*** Study material
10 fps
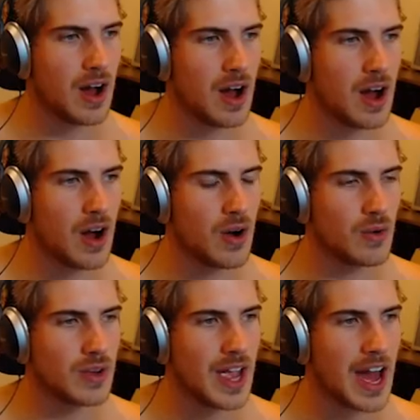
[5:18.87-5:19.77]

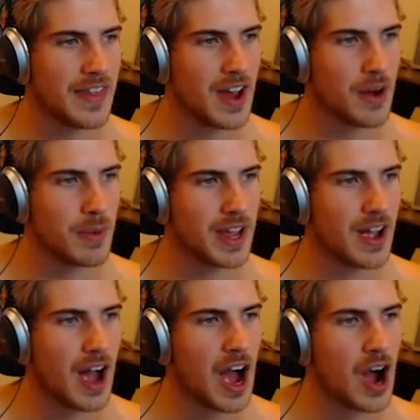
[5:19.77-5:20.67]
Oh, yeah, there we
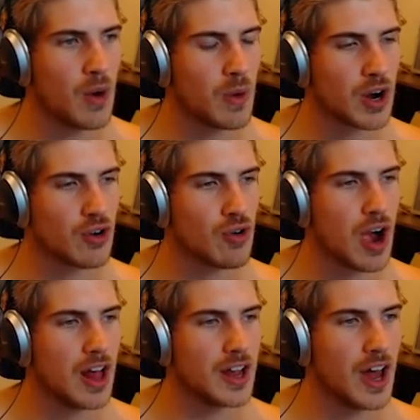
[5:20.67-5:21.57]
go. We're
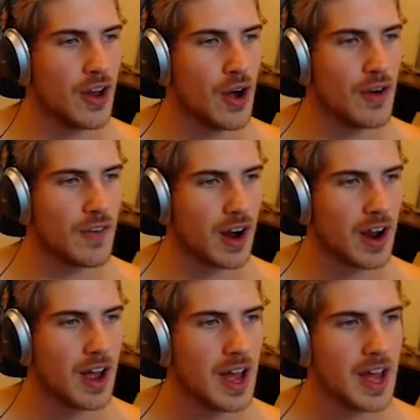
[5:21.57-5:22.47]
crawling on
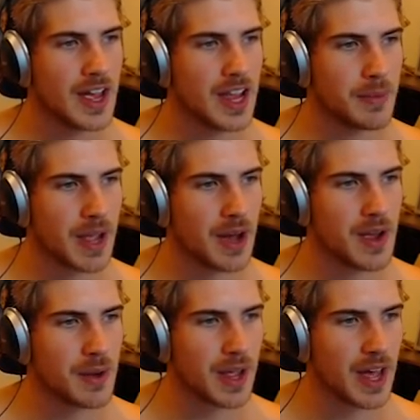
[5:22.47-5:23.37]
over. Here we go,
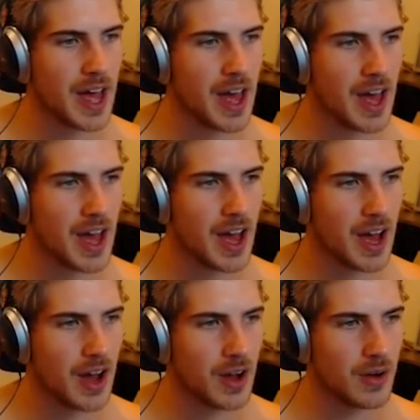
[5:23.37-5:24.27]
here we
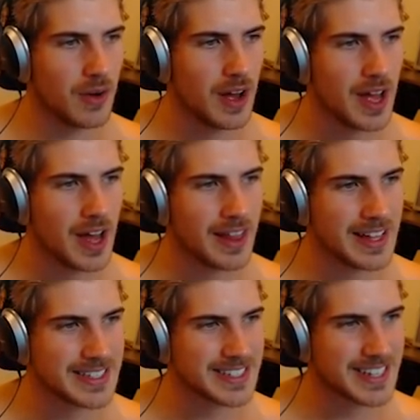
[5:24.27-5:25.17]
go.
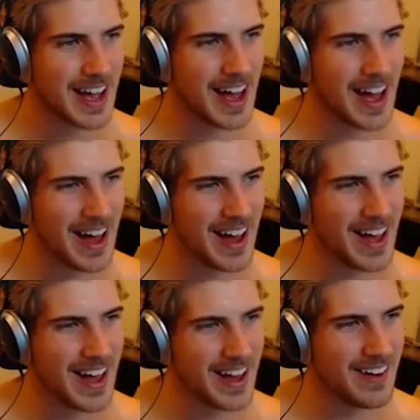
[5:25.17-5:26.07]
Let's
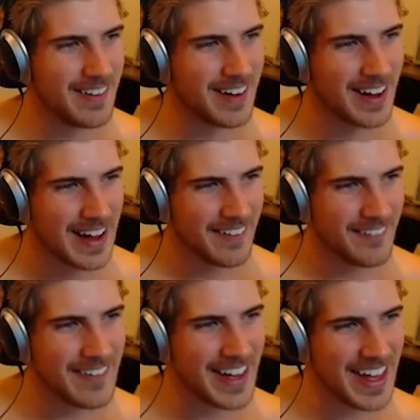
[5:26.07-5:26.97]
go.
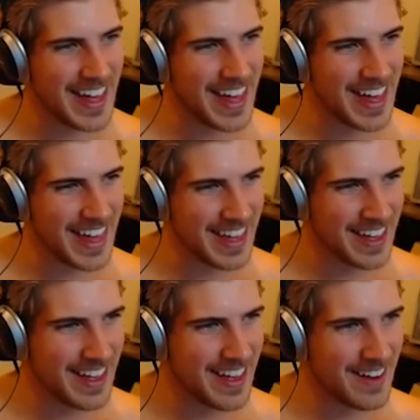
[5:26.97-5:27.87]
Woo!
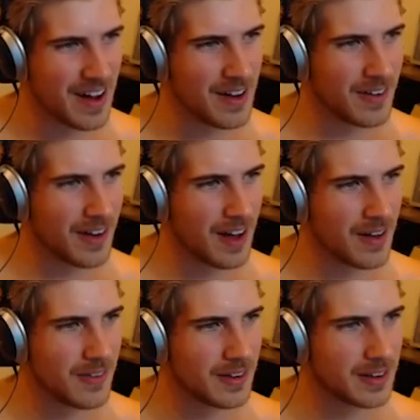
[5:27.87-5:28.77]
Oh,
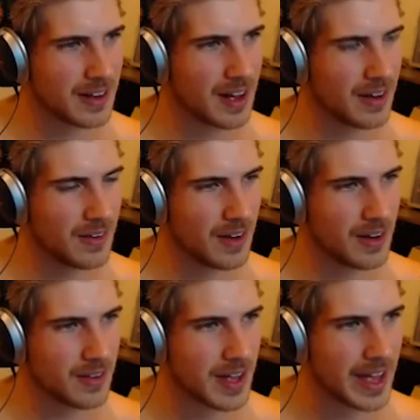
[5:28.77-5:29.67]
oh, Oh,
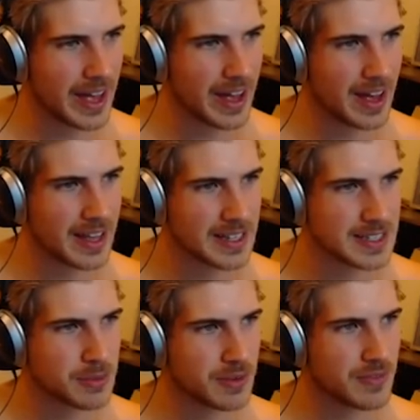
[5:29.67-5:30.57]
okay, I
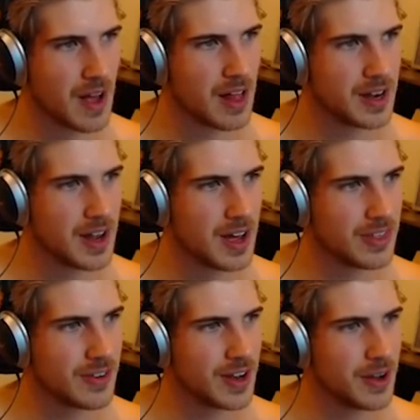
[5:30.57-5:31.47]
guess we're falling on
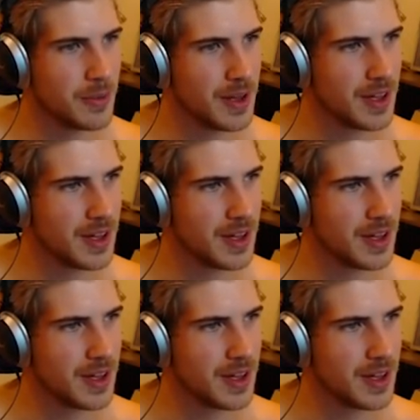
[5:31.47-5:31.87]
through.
******
What you should do: Your answer must be the exact lines from the one containing "[5:18.87-5:19.77]" through the last line of the records above, with both included and no pictures.

Task output:
[5:18.87-5:19.77]

[5:19.77-5:20.67]
Oh, yeah, there we
[5:20.67-5:21.57]
go. We're
[5:21.57-5:22.47]
crawling on
[5:22.47-5:23.37]
over. Here we go,
[5:23.37-5:24.27]
here we
[5:24.27-5:25.17]
go.
[5:25.17-5:26.07]
Let's
[5:26.07-5:26.97]
go.
[5:26.97-5:27.87]
Woo!
[5:27.87-5:28.77]
Oh,
[5:28.77-5:29.67]
oh, Oh,
[5:29.67-5:30.57]
okay, I
[5:30.57-5:31.47]
guess we're falling on
[5:31.47-5:31.87]
through.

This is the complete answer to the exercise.